What to work on:
Report each line of the entries below that includes "video".

Dataset records:

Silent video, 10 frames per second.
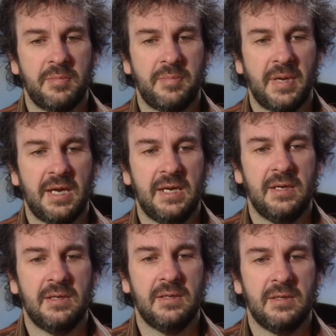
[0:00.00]

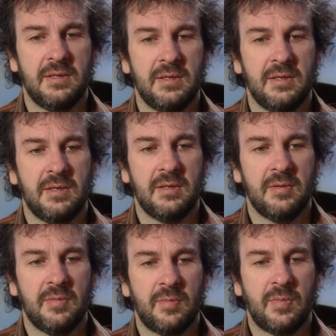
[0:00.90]
pay,
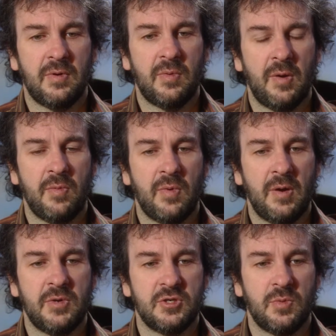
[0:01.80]

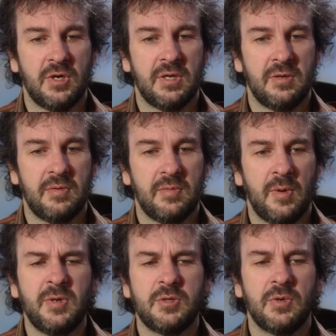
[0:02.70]
why would you want
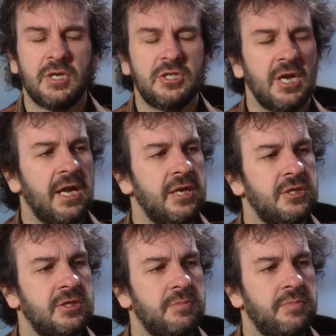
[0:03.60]
to
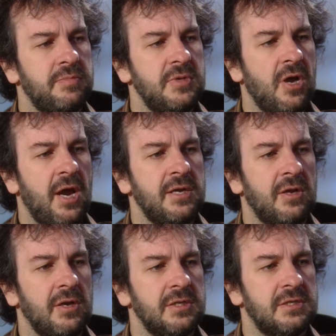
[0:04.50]
charge
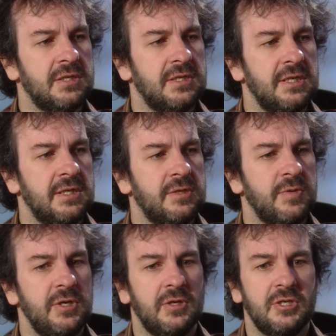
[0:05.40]
$9 to see this
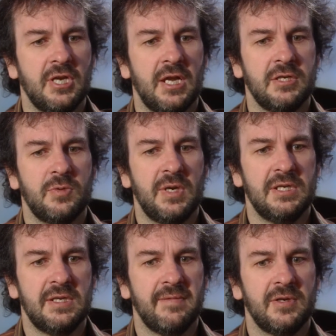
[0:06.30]
when you could charge
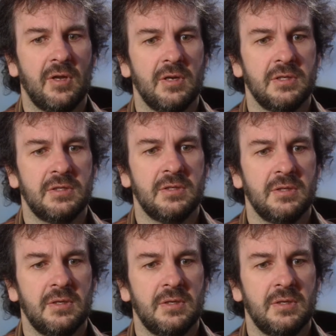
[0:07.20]
$27,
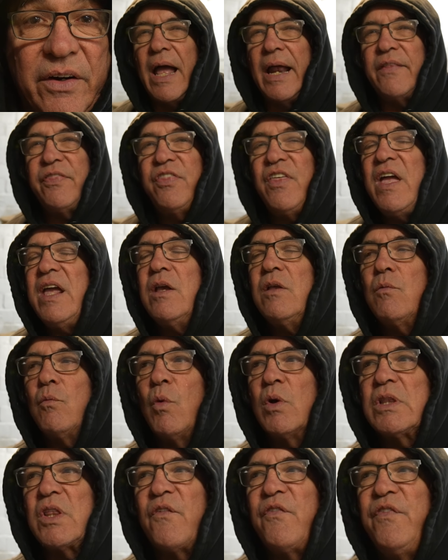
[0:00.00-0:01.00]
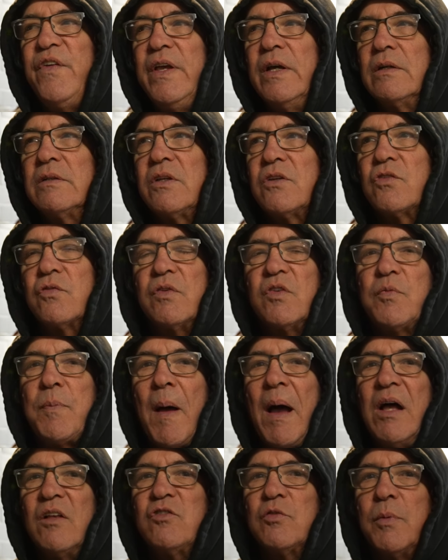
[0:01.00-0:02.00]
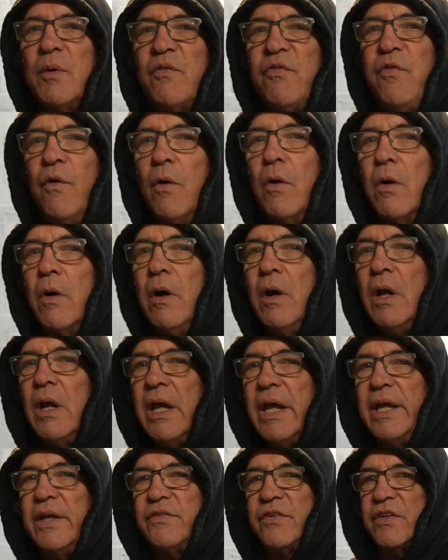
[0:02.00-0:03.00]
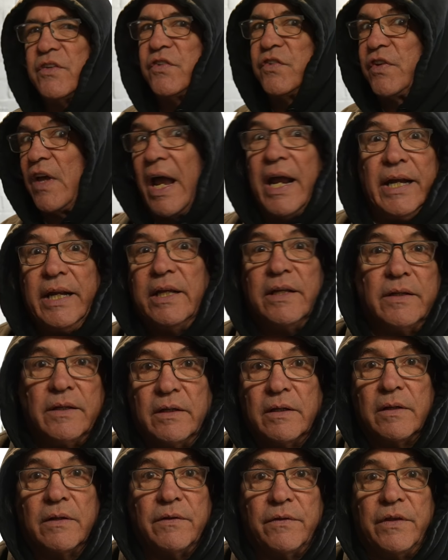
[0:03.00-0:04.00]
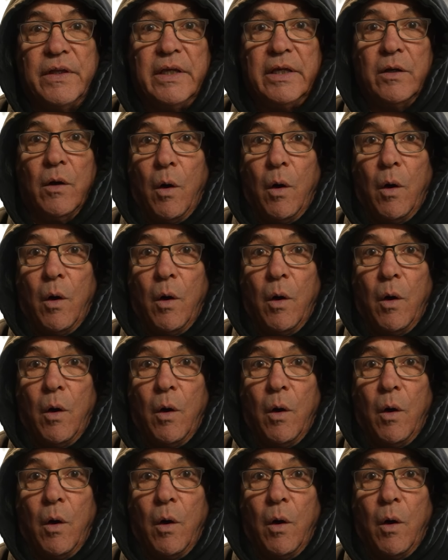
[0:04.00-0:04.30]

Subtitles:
I think what the field is responsible for is exciting the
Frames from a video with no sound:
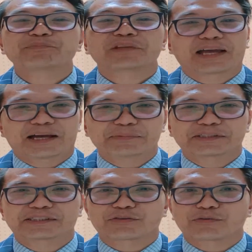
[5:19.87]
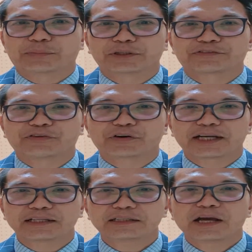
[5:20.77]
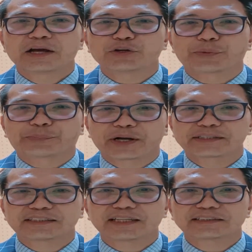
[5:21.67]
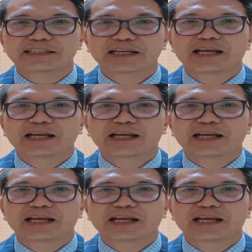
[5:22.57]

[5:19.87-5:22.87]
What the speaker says: I am Mr. Robert Forden, your president,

Answer to this task:
Silent video, 10 frames per second.
Frames from a video with no sound:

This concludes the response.